There’s a certain illusory criticism of Imperial Japan in one of this new army’s rousing and sappy speeches — which is smothered in the goopy and helplessly self-serious music much of the film is burdened with — ”this country has treated life far too cheaply,” a scientist with an absurd plan to kill Godzilla reflects. And while it’s easy to agree that sending soldiers like Koichi to kill themselves for a doomed war effort is objectively bad, the film goes no further than that conclusion: when they say life, they mean Japanese life and Japanese life alone, and it’s not the method itself that’s the problem, since Koichi will send himself to almost-certain death before the Kaiju is bested. Anything beyond this mildly stated criticism of the government’s disregard for its own people goes unmentioned, and there’s certainly no hint toward the massive war crimes they just committed. We’re left only to conclude that the real problem is that the Empire wasn’t effective enough; that it lost.
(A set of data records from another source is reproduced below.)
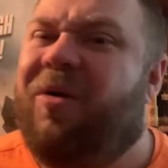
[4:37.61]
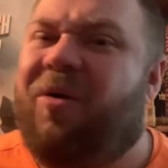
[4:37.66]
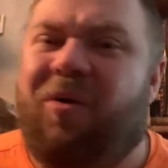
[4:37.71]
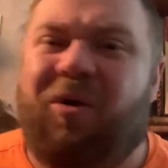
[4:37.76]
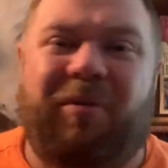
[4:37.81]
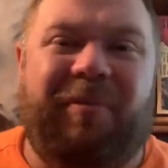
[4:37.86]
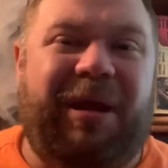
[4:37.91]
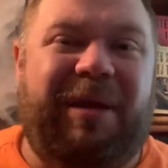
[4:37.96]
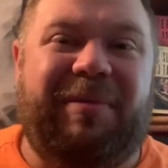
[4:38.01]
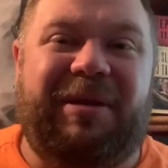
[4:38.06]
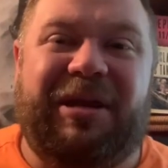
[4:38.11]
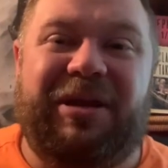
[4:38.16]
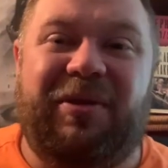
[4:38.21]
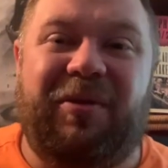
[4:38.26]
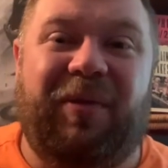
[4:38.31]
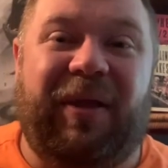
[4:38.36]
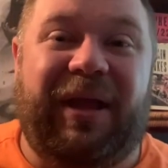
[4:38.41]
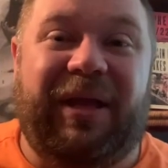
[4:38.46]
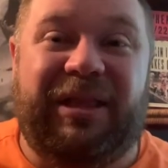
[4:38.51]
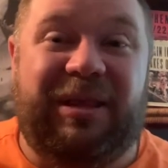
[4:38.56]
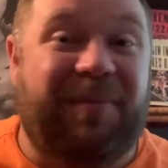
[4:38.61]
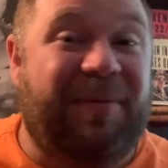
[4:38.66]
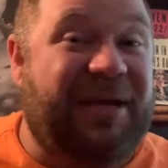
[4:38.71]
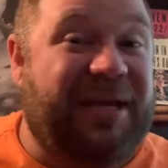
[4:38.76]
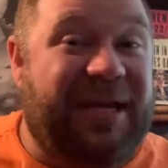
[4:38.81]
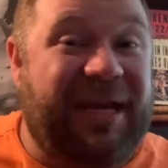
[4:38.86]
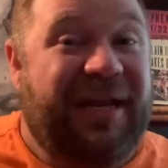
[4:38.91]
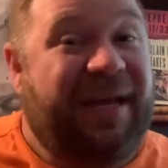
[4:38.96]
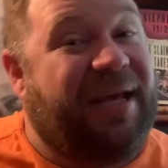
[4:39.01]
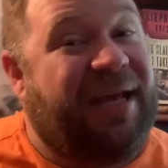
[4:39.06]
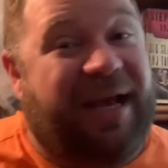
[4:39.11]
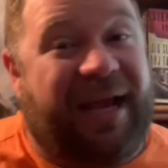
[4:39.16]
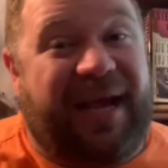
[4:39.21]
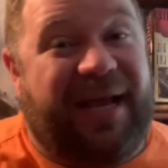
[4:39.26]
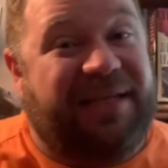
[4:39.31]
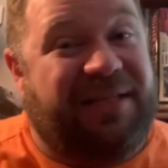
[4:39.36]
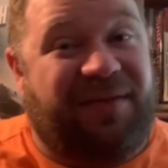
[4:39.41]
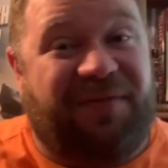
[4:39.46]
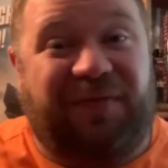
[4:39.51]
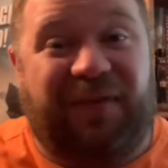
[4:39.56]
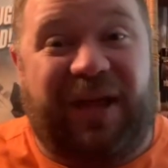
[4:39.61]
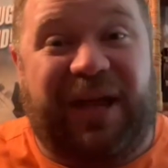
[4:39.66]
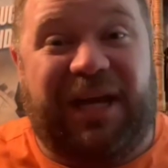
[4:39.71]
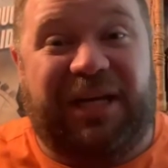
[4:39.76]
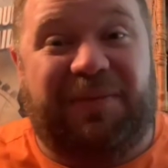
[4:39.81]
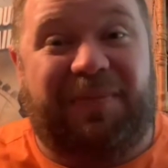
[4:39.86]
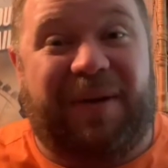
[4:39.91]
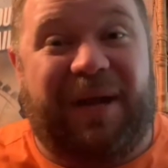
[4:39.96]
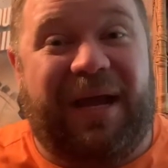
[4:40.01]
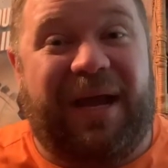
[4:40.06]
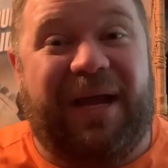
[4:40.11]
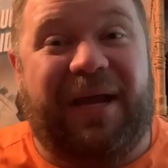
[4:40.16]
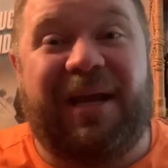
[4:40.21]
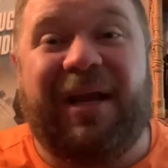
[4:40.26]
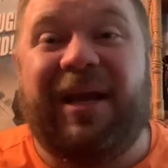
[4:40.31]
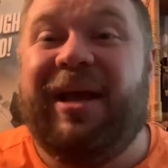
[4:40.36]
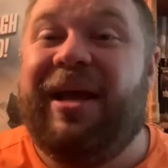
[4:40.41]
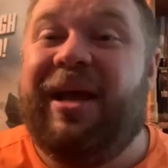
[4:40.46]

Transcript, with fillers: Or maybe do like the beginning as a flashback.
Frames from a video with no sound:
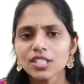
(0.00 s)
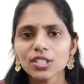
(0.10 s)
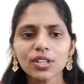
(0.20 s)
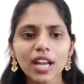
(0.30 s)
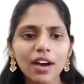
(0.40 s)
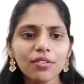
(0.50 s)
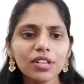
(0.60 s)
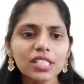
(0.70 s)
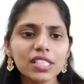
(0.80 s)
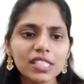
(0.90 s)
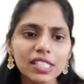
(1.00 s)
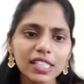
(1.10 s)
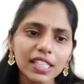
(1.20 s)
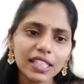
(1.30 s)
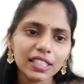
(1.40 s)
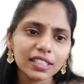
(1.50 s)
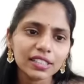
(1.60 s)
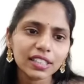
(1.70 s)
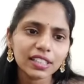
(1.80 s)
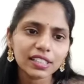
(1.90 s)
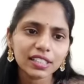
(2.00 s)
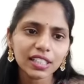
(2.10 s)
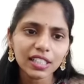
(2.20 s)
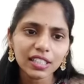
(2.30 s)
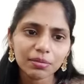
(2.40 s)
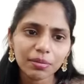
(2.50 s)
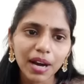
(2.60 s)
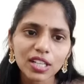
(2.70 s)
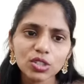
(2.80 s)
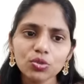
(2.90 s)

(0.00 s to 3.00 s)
So now let us see 16th March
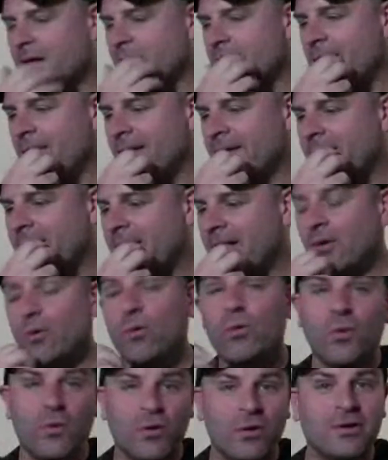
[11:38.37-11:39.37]
Okay,
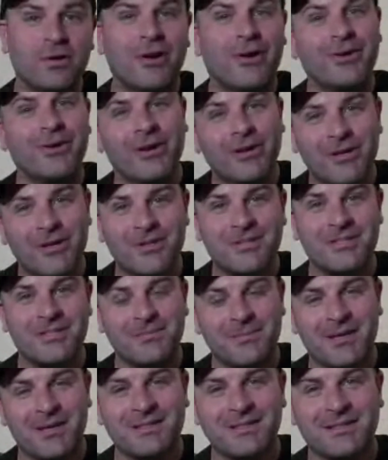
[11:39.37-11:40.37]
or go to
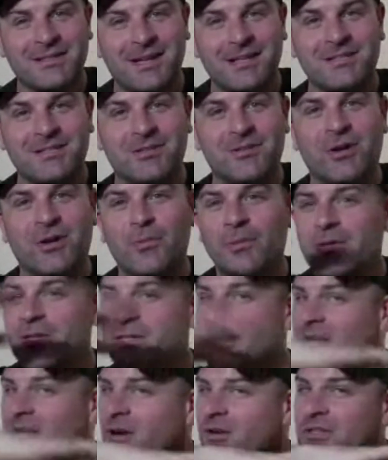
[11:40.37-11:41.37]
acousticmasterclass.com and
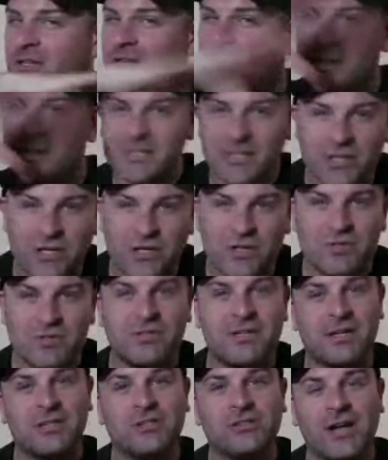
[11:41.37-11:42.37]
there's loads of nice
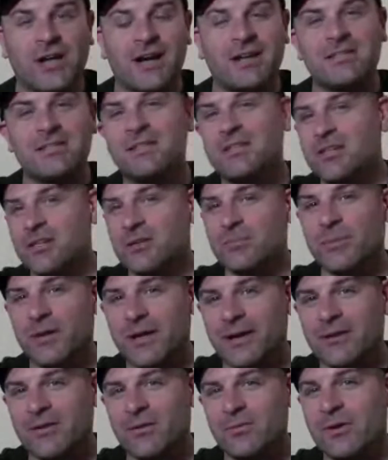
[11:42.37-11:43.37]
acoustic tracks that you can
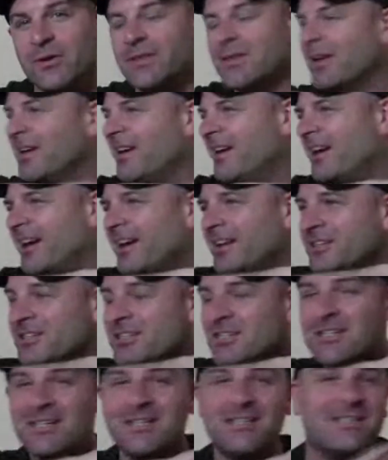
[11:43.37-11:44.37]
play along with, and
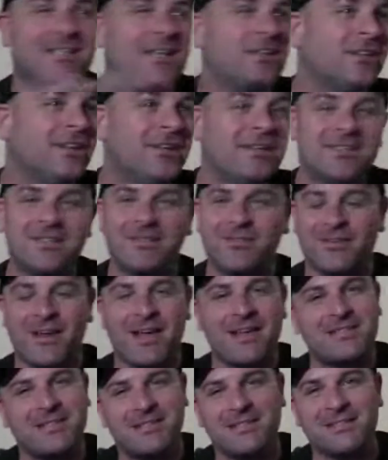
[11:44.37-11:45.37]
there's gazillions of
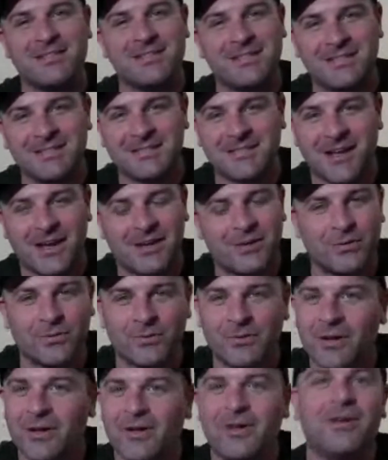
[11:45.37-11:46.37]
lessons inside on,
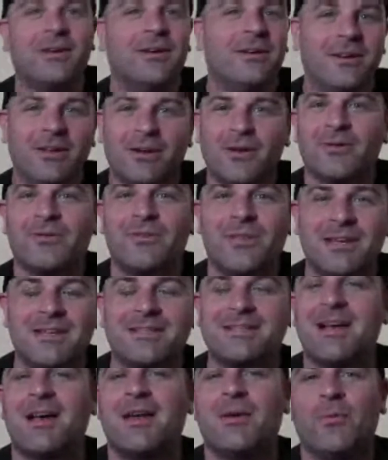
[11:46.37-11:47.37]
you know,
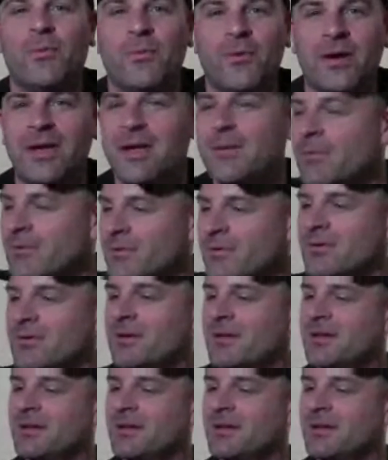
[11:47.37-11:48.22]
this and way more.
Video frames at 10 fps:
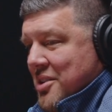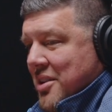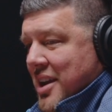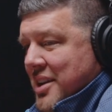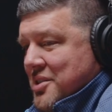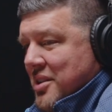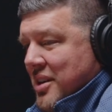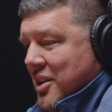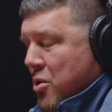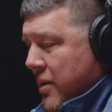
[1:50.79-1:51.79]
You guys
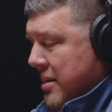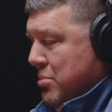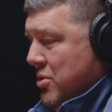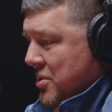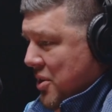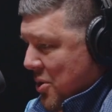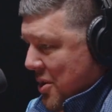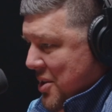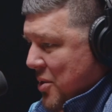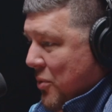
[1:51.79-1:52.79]
are incredible.
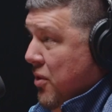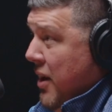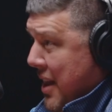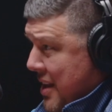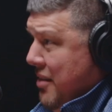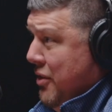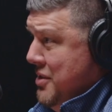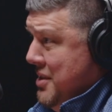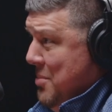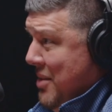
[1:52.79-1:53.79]
Going to I think the
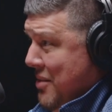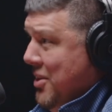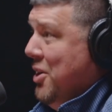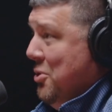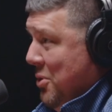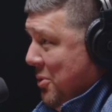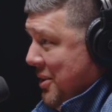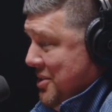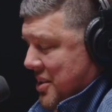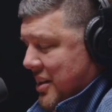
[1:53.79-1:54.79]
first time they've ever gone to a
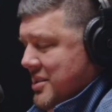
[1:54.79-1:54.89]
World Series.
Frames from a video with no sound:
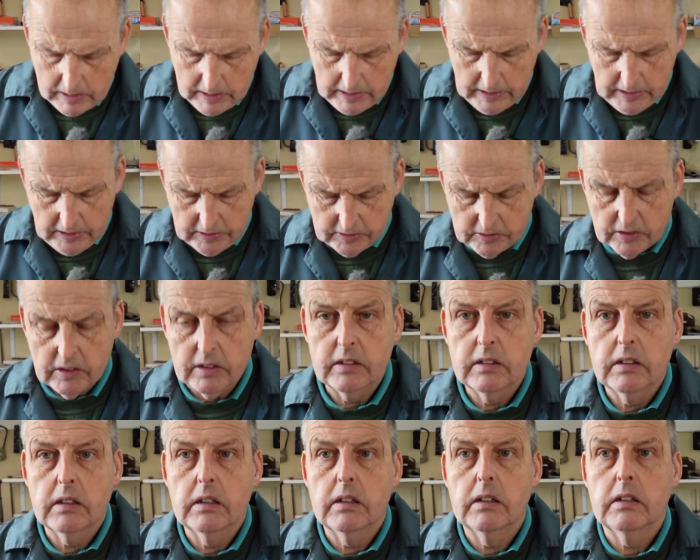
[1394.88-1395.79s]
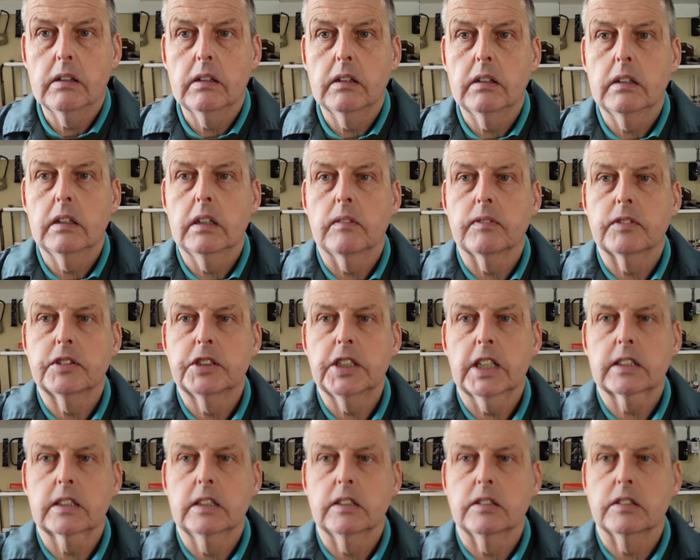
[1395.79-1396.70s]
is I've
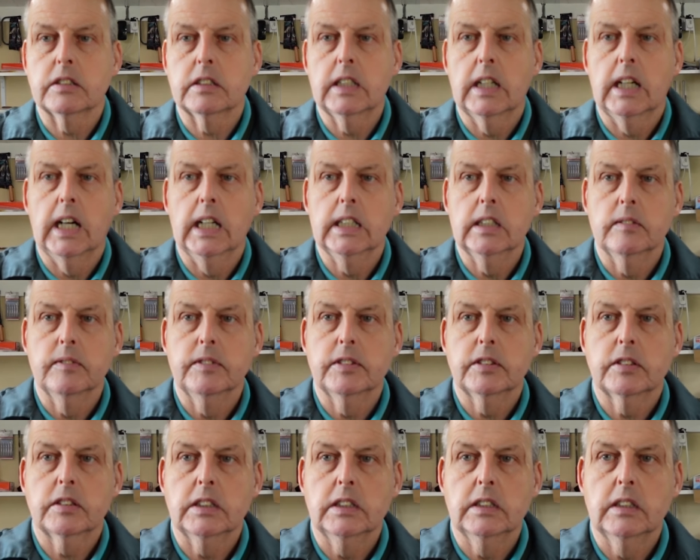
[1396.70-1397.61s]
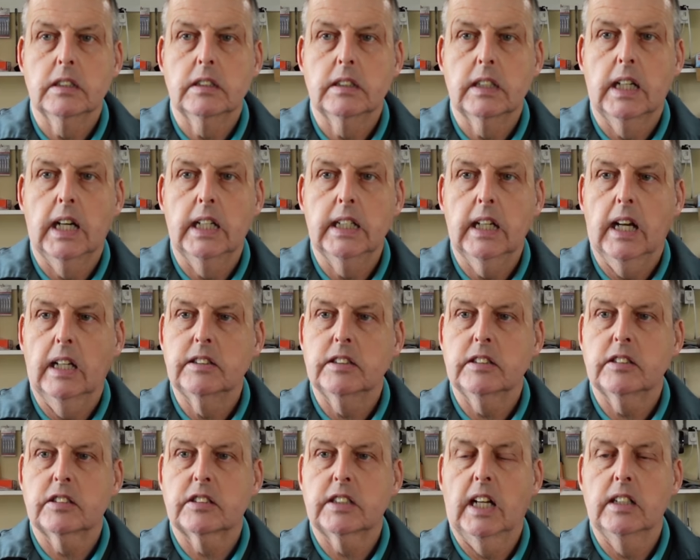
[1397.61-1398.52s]
checked this die. Obviously the die as
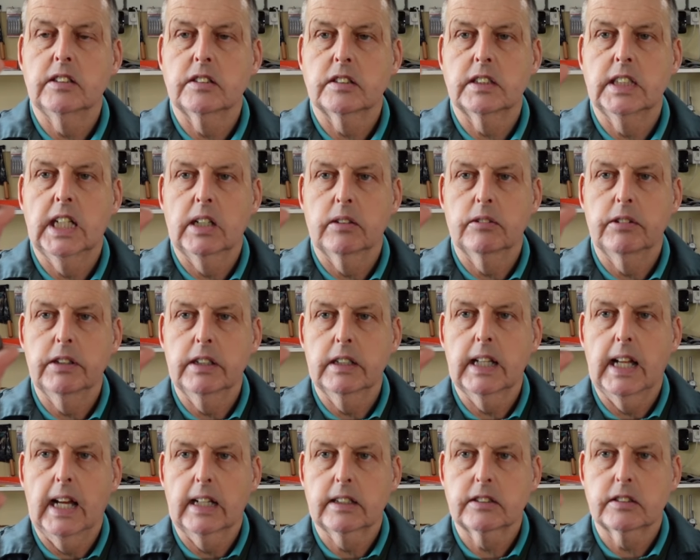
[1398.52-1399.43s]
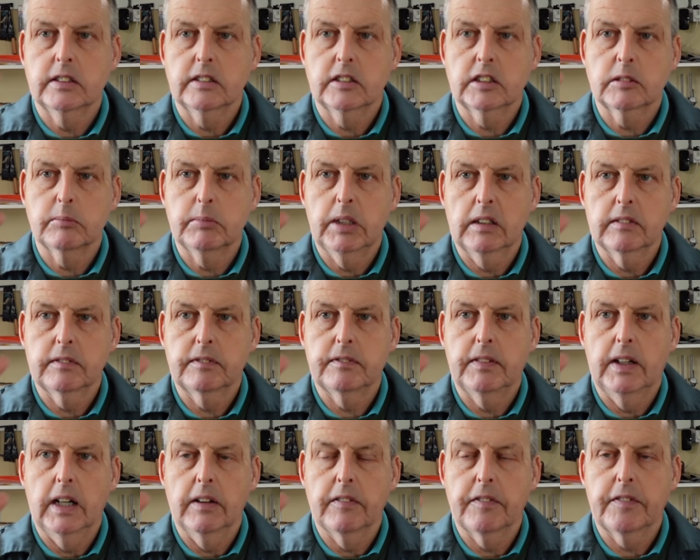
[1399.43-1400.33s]
it stands now relaxed, it's about
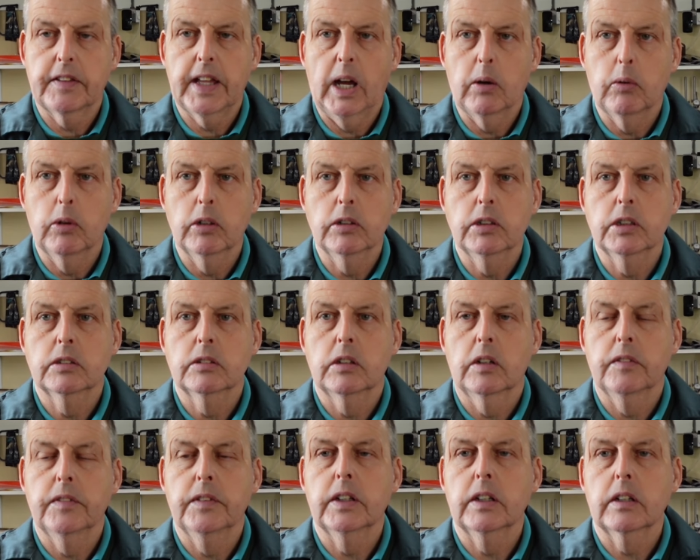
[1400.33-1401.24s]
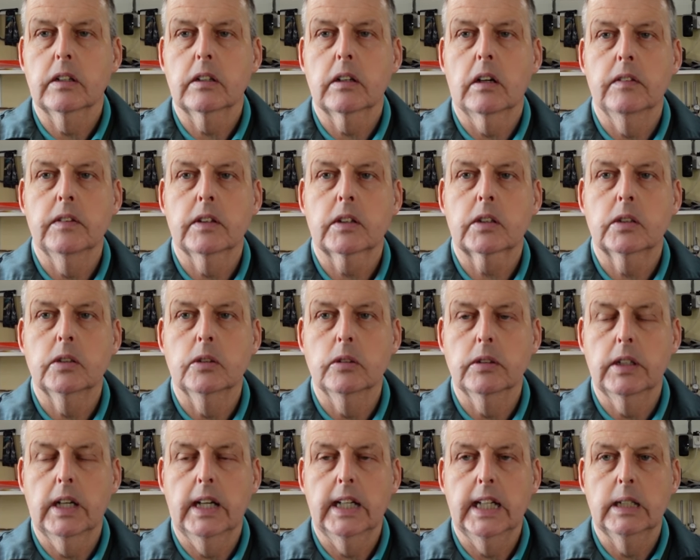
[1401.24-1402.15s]
5 thou under on the
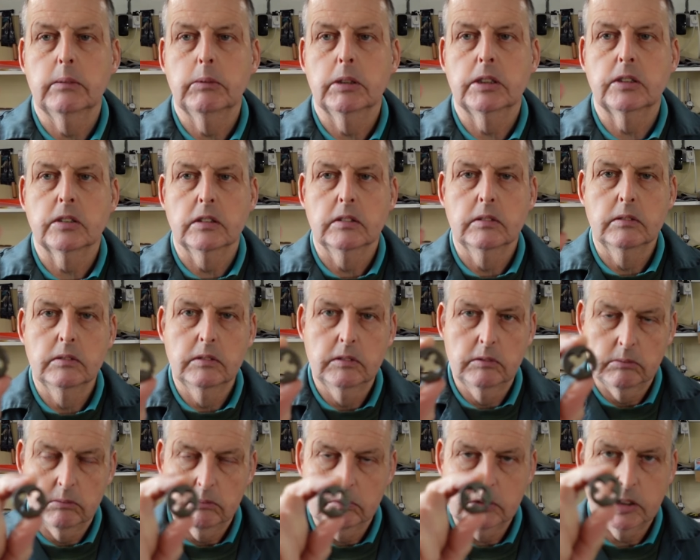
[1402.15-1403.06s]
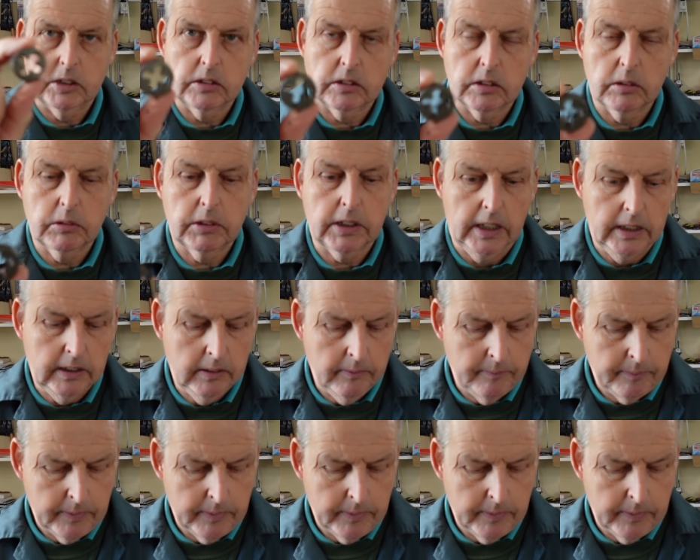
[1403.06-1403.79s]
core diameter, which is okay.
Godzilla becomes the perfect excuse for remilitarization — a talking point of the Japanese right since American occupation — and less an outlet for a Rambo-like revenge against a re-imagined occupier or a dirge for a pre-bomb world than a way for the Japanese people to rise above the shame of defeat (thereby mostly ignoring horrors of the occupation) and side-step an empire that failed to live up to their nobility and strength (continuing its project mostly uninterrupted). It’s no more jingoistic than the average American military movie, sure, but those deserve all the criticism leveled against them, too.

On paper, the handsomely mounted and emotionally charged Minus One might be the best Godzilla movie in nearly 70 years, but in practice, it’s something much less. That’s not to overstate the revolutionary potential of the rest of the series, nor locate their virtues only within politics, but if Koichi and the citizen-soldier had built the Oxygen Destroyer — which in the 1954 original had to be destroyed once Godzilla was defeated because no man could be trusted with such power — it’s hard to imagine the film would have trouble letting them keep it for another day; for the next mission. In All Monsters Attack, the escapism of Godzilla helped a lonely young boy see something beyond the sad state that surrounded him, but in Godzilla Minus One the escapism becomes a militaristic wet dream of power and destruction; a fantasy world where Japan can reassert their might with perfect justification.

DIRECTOR: Takashi Yamazaki;  CAST: Ryûnosuke Kamiki, Minami Hamabe, Yuki Yamada, Munetaka Aoki;  DISTRIBUTOR: Tôhô International;  IN THEATERS: December 1;  RUNTIME: 2 hr. 5 min.